1305 Symphonie Fantastique: An Episode in the Life of an Artist, Opus 14
Symphonie Fantastique: An Episode in the Life of an Artist, Opus 14, is one of the landmark programmed works of the early Romantic era.
Leonard Bernstein described the symphony as the first musical expedition into psychedelic drugs because of its hallucinatory and dream-like nature. Also the symphony suggests that Hector Berlioz composed at least a portion of it under the influence of opium.
According to Bernstein, “Berlioz tells it like it is. You take a trip and you wind up screaming at your own funeral.”
This work first interested Ken when he was 15 years old. Ken liked the erratic nature of the rhythms and the offbeat syncopated passages. He also loved Berlioz’s description of what music should be like when he appeared in court to defend his compositions. Berlioz testified that music was meant to be felt and not just heard. Ken is sure many of today’s rock and roll musicians can also agree with Berlioz.

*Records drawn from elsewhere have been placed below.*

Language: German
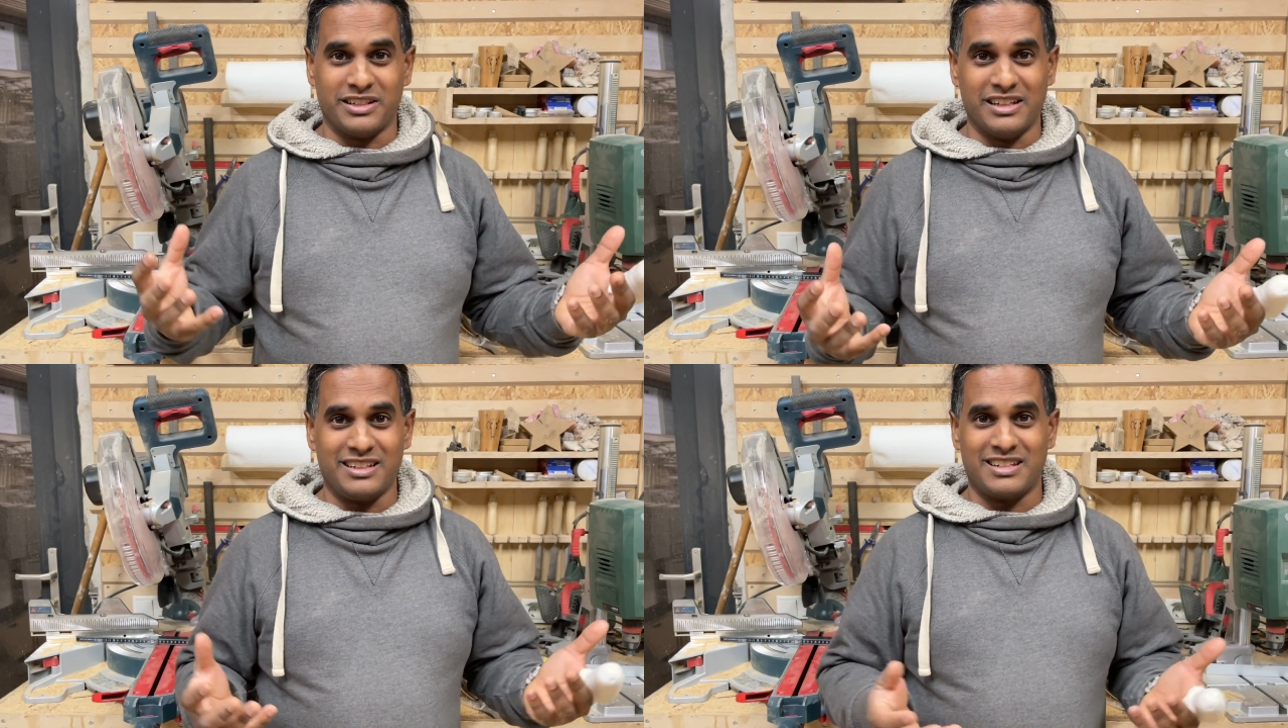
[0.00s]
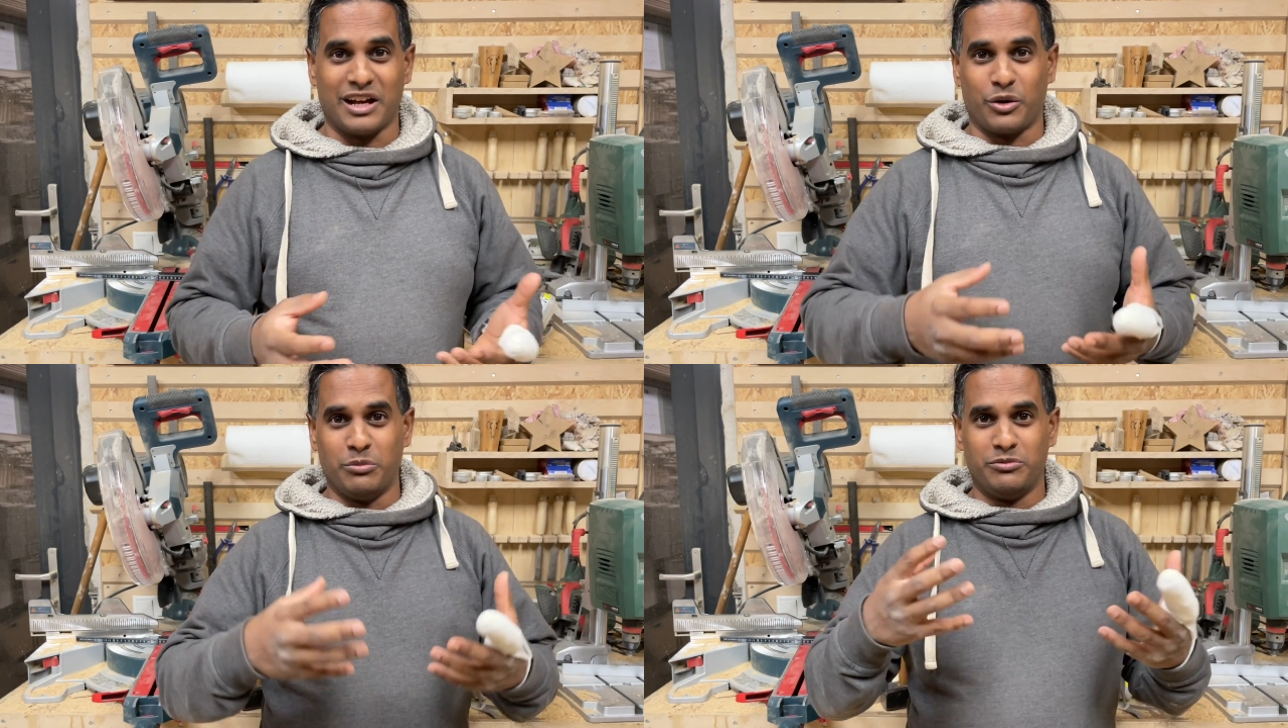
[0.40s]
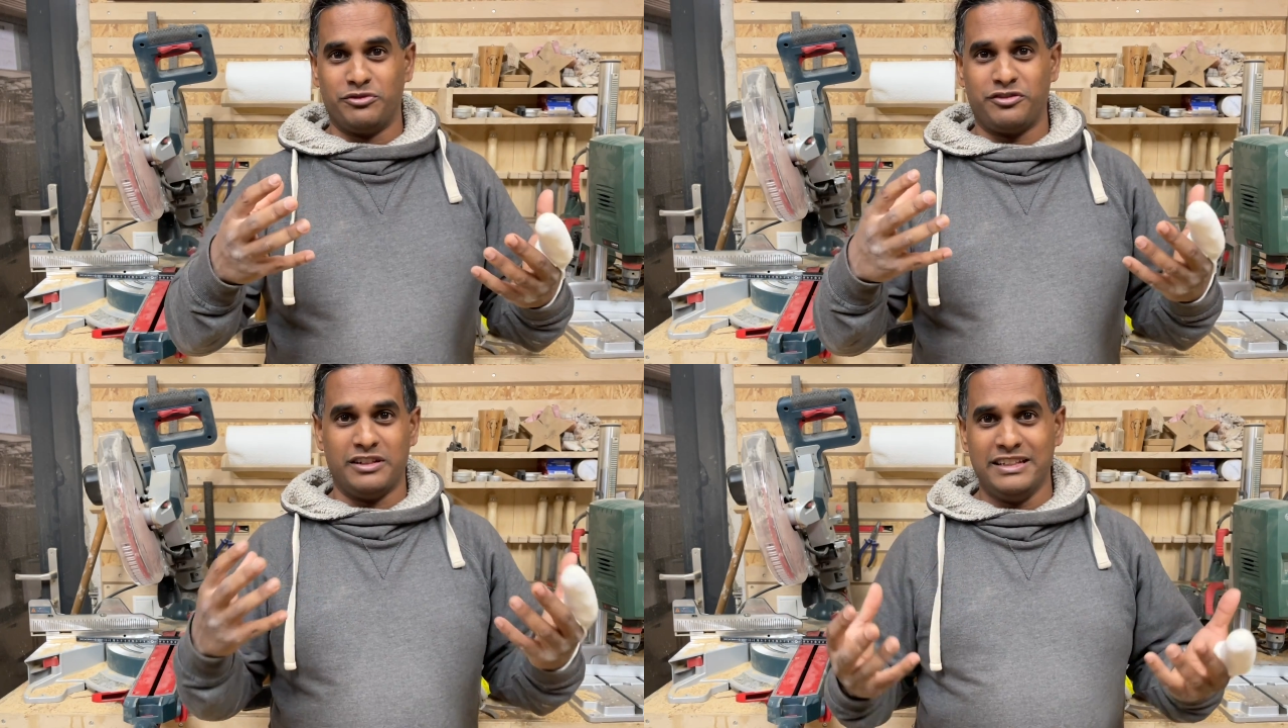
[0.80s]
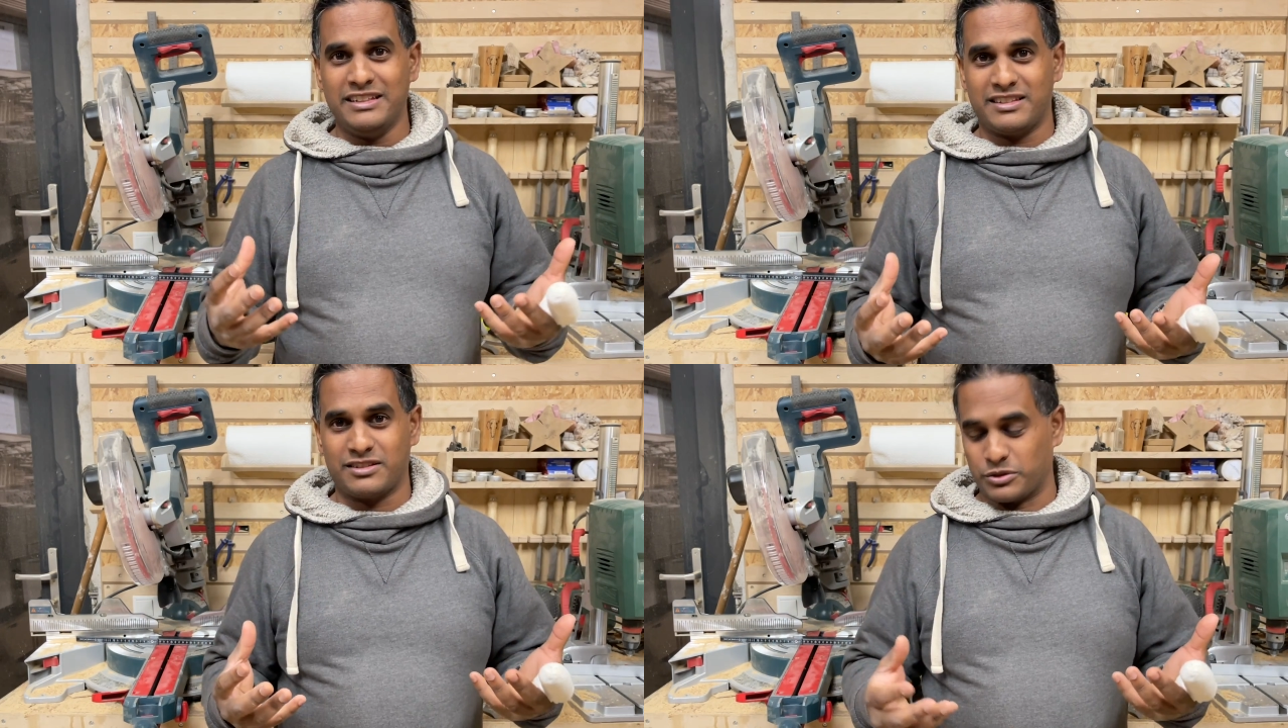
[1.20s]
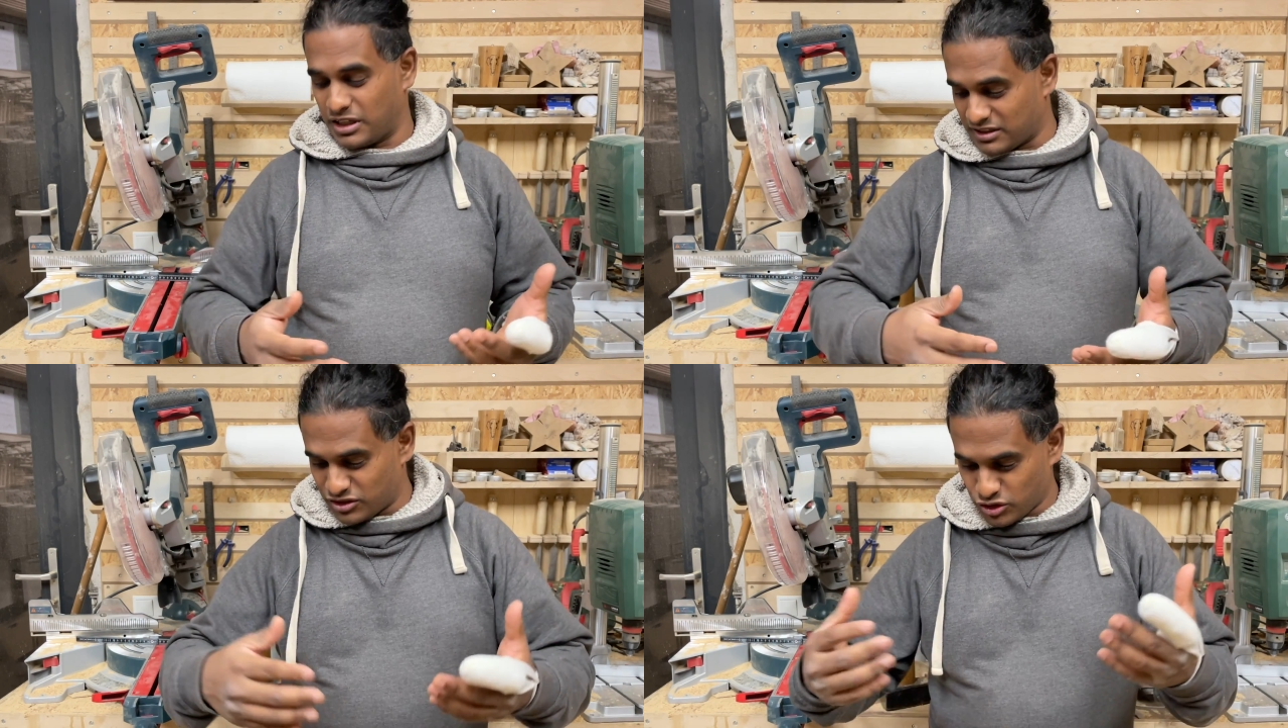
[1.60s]
nicht herumfließt
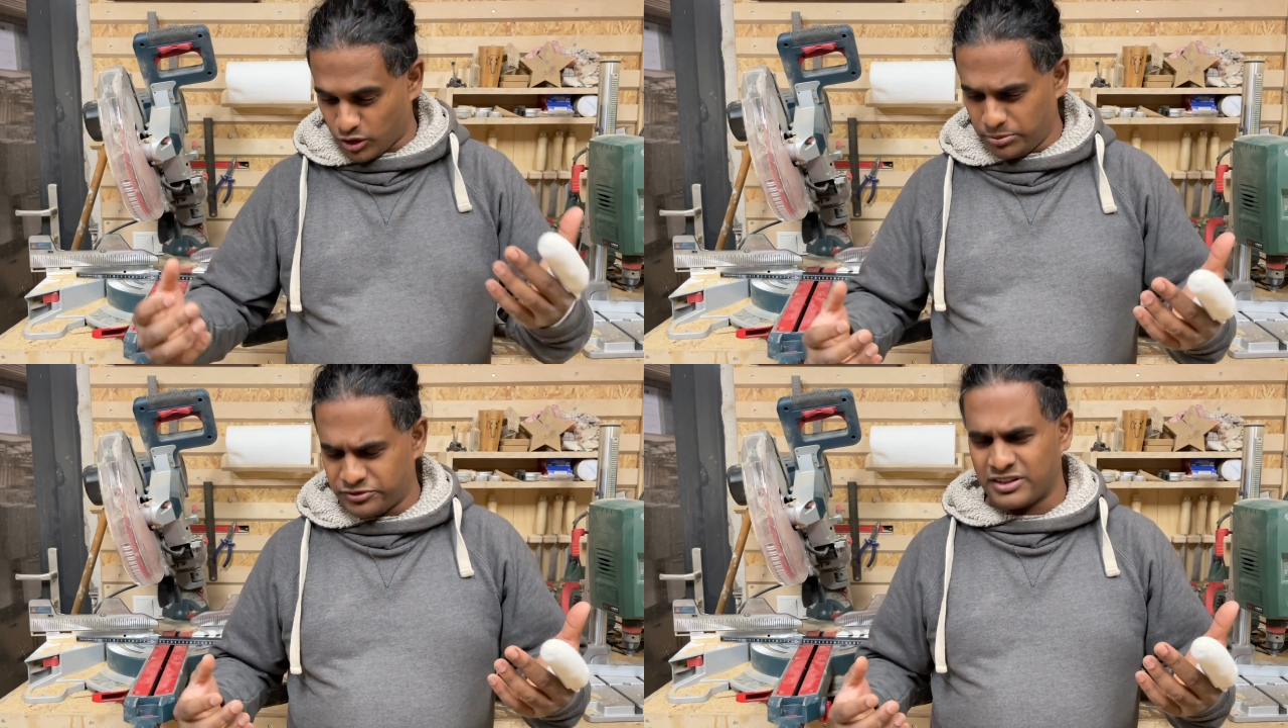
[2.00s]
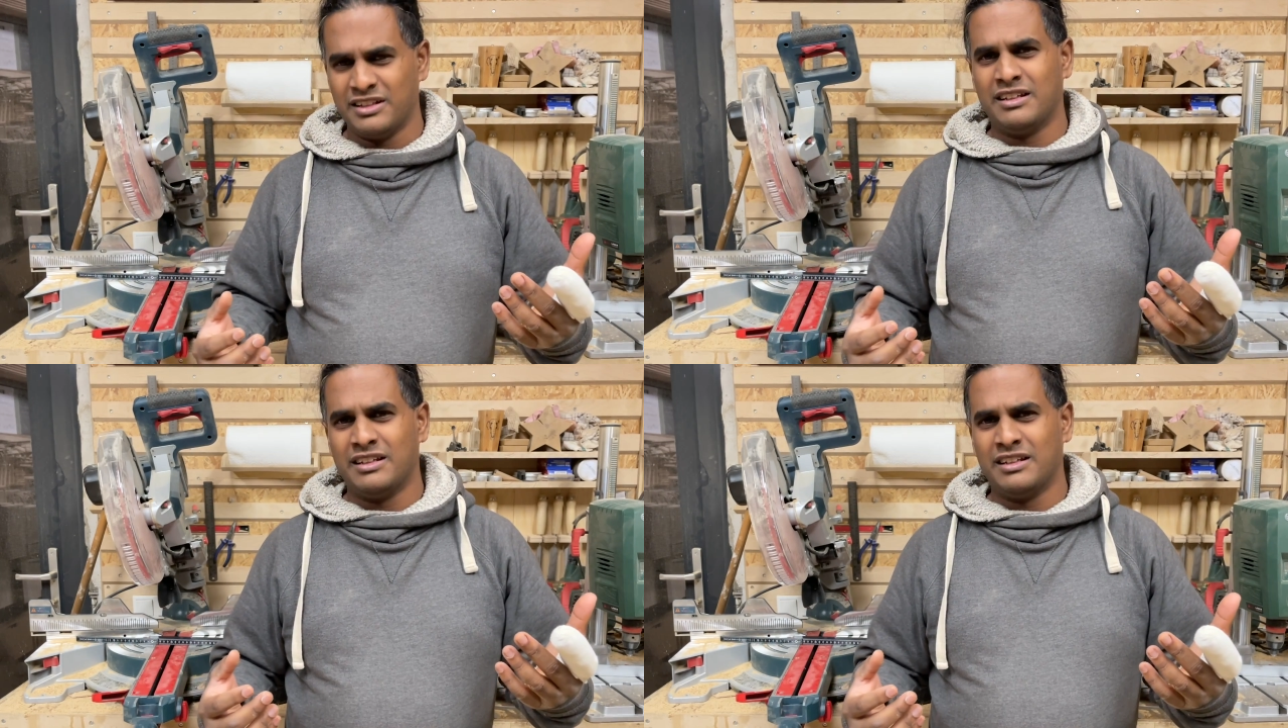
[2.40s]
oder tropft.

“Many years ago, I vowed that I would never conduct a work using period instruments, because I just couldn’t see the need other than a curiosity factor to the concert listener.
However, once I was able to get hold of the original 1830 score to this work and after many of the orchestra musicians related to me that they had period instruments, well, I thought this might be a noble experiment in sound and not just a curiosity piece for the listener.
I wanted to make this piece exciting and it took all of the virtuosity of the orchestra musicians to pull this off as I was quite demanding of the sound I wanted to produce.
After listening, I hope you will agree with me.”